Here We GO!
Posted by: Chris Jones
Well, it's here. The Designated Transfer Date has arrived. Don't believe us? Take a look here, and here, and here. And, were it not for all the predictable summer time talk about the debt ceiling, Rupert Murdoch and, ahem, Casey Anthony, the front page of every news paper and major news outlet would be touting the fact that today is the Designated Transfer Date. Instead, there isn't even a reference on the New York Times web edition front page. However, if you are interested in how the Bureau has evolved from the pages of Dodd-Frank, Article X, into the functioning agency that launches today, this article, authored by Elizabeth Warren, is a must read.
But wait you say, the Consumer Financial Protection Bureau does not have a Congressionally confirmed leader. It doesn't matter. And, wait you say, the Bureau doesn't have all of the powers that Congress intended it to have when Dodd Frank was passed one year ago today. Again, it doesn't matter. Today is the day that the lights go on, and all of the transferees from other enforcement agencies officially begin their new quest for equity in the realm of the consumer finance industry.
Never mind that the Bureau has been quietly active for seven or eight months. Never mind that Elizabeth Warren and her deputies (See Richard Cordray) have been speaking before any group of business people numbering more than three for the past six months, and never mind that the Bureau has been playing an active an important role guiding settlement negotiations and deals in connection with the great robo-signing scandal of 2010. No...today is the day everything changes. It is the day that we will all look back on as the dividing line between the "good 'ole days" and the hard life. For those of you who haven't seen "Armageddon," this scene sort of typifies the effect that many industry insiders believe the Bureau will have on the consumer finance industry. And, many politicians warn that no Bureau director will be confirmed until and unless certain powers that Dodd-Frank conferred upon the Bureau are rolled back. Principally and, again, predictably, the politicians are concerned that the Bureau is too independent...uh, we mean too powerful. Now, the sound bytes that you will hear will include the word budgetary "oversight," but the real issue is control. He who holds the purse strings also holds the power...right? If unclear on that, then just ask the chair of the House Ways and Means or Senate Appropriations Committees. With the Bureau's budget being calculated as a percentage of the Fed's overall budget, it is completely independent of the Congressional budgetary hammer...and, thereby, independent of the work-a-day politics that we see from 5-11 p.m. nightly on CNN, FOX and MSNBC. But, budgetary control is not all that the House of Representatives wants. It also wants to force feed a five person panel to replace the position of "Director" of the Bureau. Really? A five person panel is a good idea to head up a government agency? Only the House could come up with such a completely lame brained idea. Without regard to whether we endorse the Bureau or its mission, this much is clear, if I were writing a blog post in which I describe the worst possible way to design a regulatory enforcement agency, it would start with...absolutely right...a "five person panel" directing it. Imagine if EPA or MSHA or OSHA were led by a five person panel? Could the Bureau become any more politicized?

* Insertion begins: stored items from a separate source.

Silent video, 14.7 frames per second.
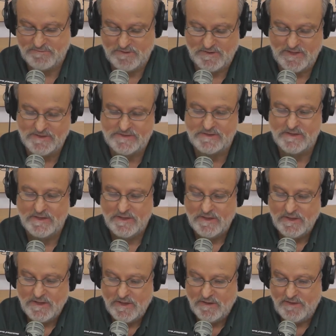Well,
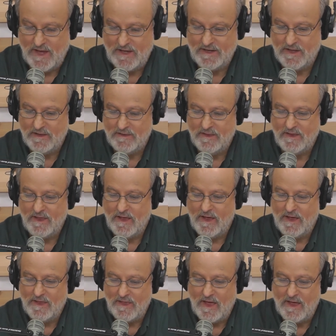that's that.
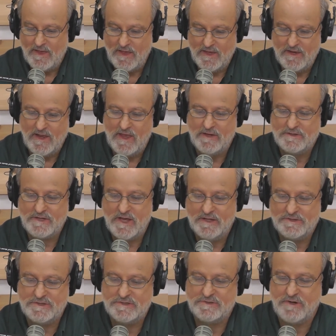Uh, it, it,
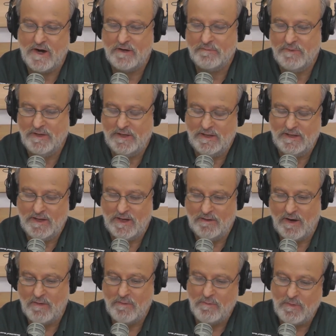it struck me.
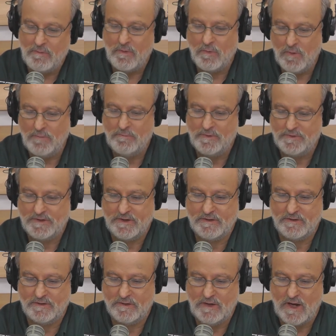Uh, I remember one
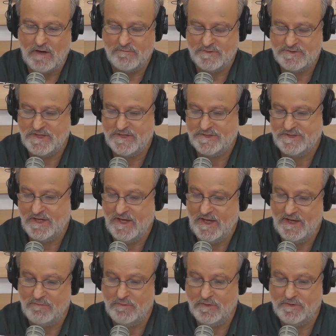particular conversation I
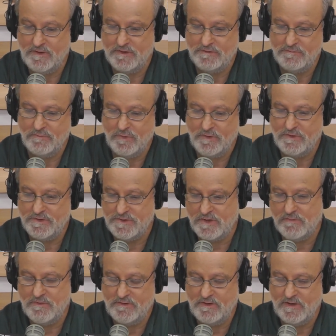had with a with a
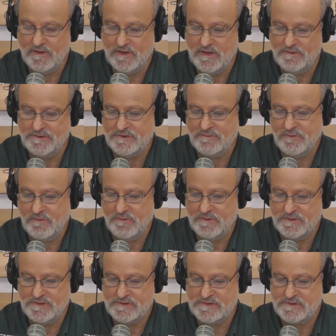German theologian. We were
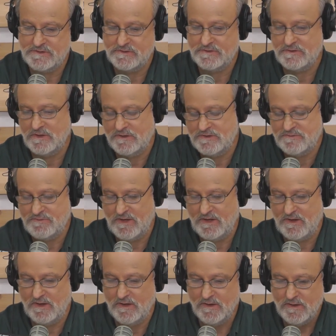just uh,
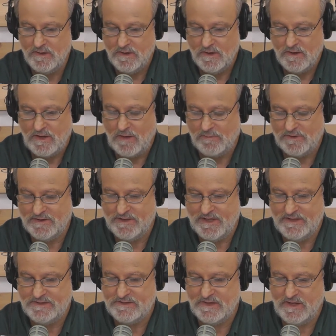spending a couple of
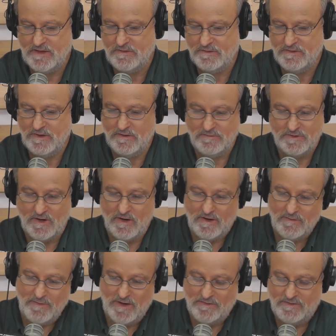days together uh,
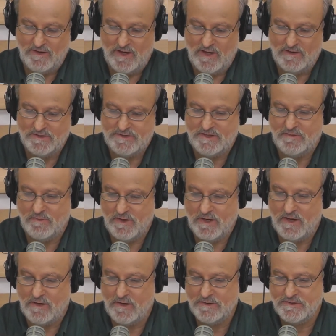talking about theology, and we
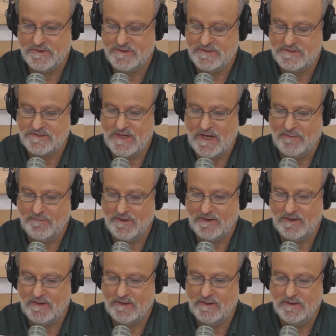got onto this
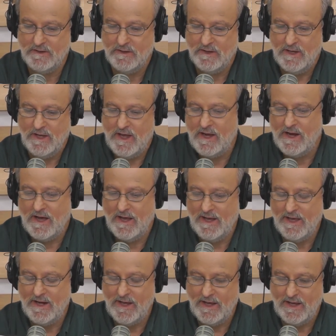topic, and and I
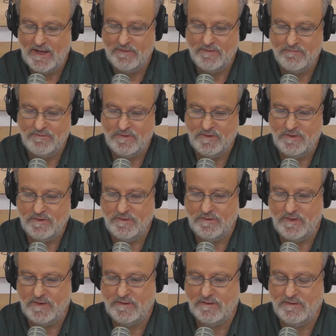had had the view
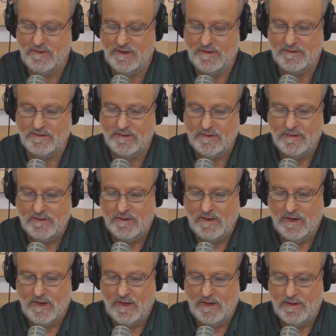that that
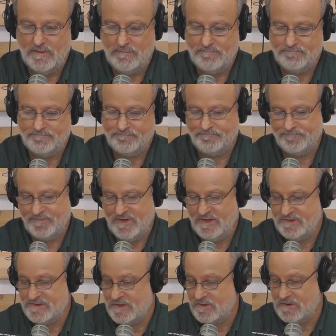um,
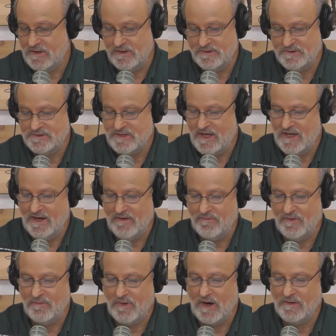that Turkey just had
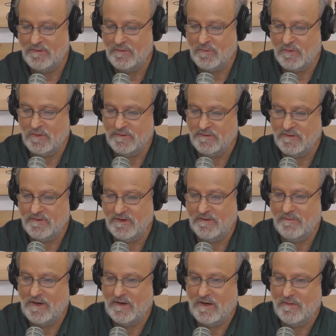every right in the world to think
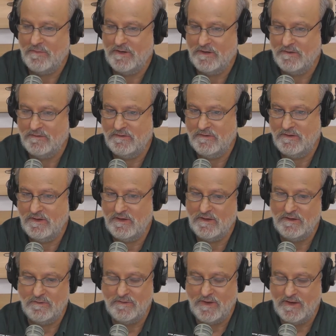about coming into mm -hmm. the mm-hmm. EU.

To all this, we at BB&R echo Frankie Goes To Hollywood and say "Relax."First, the Bureau became a reality last summer, before the midterm elections. While the midterms changed a lot, they did not change the fact that Dodd-Frank was passed. They did not change the fact that Article 10 exists, and they did not change the fact that the intended architecture is an independent Bureau. If not independent, then it cannot fulfill its mission, because the fact is that consumers will never...ever...be on equal footing with the financial industry. Period. The Bureau's political independence may level the playing field a bit, but even complete independence wouldn't level it completely. Second, whether or not Richard Cordray is immediately confirmed, the Bureau will not be without leadership. Cordray, the former Ohio Attorney General who led the charge in the robo-signing scandal before losing his election last Fall and nearly immediately being pulled into the fold at the Bureau (and as an aside, anyone who believes that Cordray will be easier to deal with than Elizabeth Warren...well, there is this bridge that we would like to sell to you). Cordray will take the reins whether he is confirmed or not. In fact, as I write this piece, he is likely sitting in the same office, behind the same desk where the eventually confirmed Director will sit. Third, the Bureau has teeth. It has a budget, and money, and enforcement powers, and it has them with or without a confirmed director. Now, there may be some new rule writing and, thereby, new rule enforcement powers that will be delayed ("delayed," not precluded) by the "we won't confirm" tactics, but trust us there are plenty of regulations to be enforced until a confirmed director takes the oath.
The Bureau is our new reality in consumer finance. Its first enforcement action(s) will come within days or weeks. The yellow caution flag has been lifted; we are now under green; and it's about to get interesting.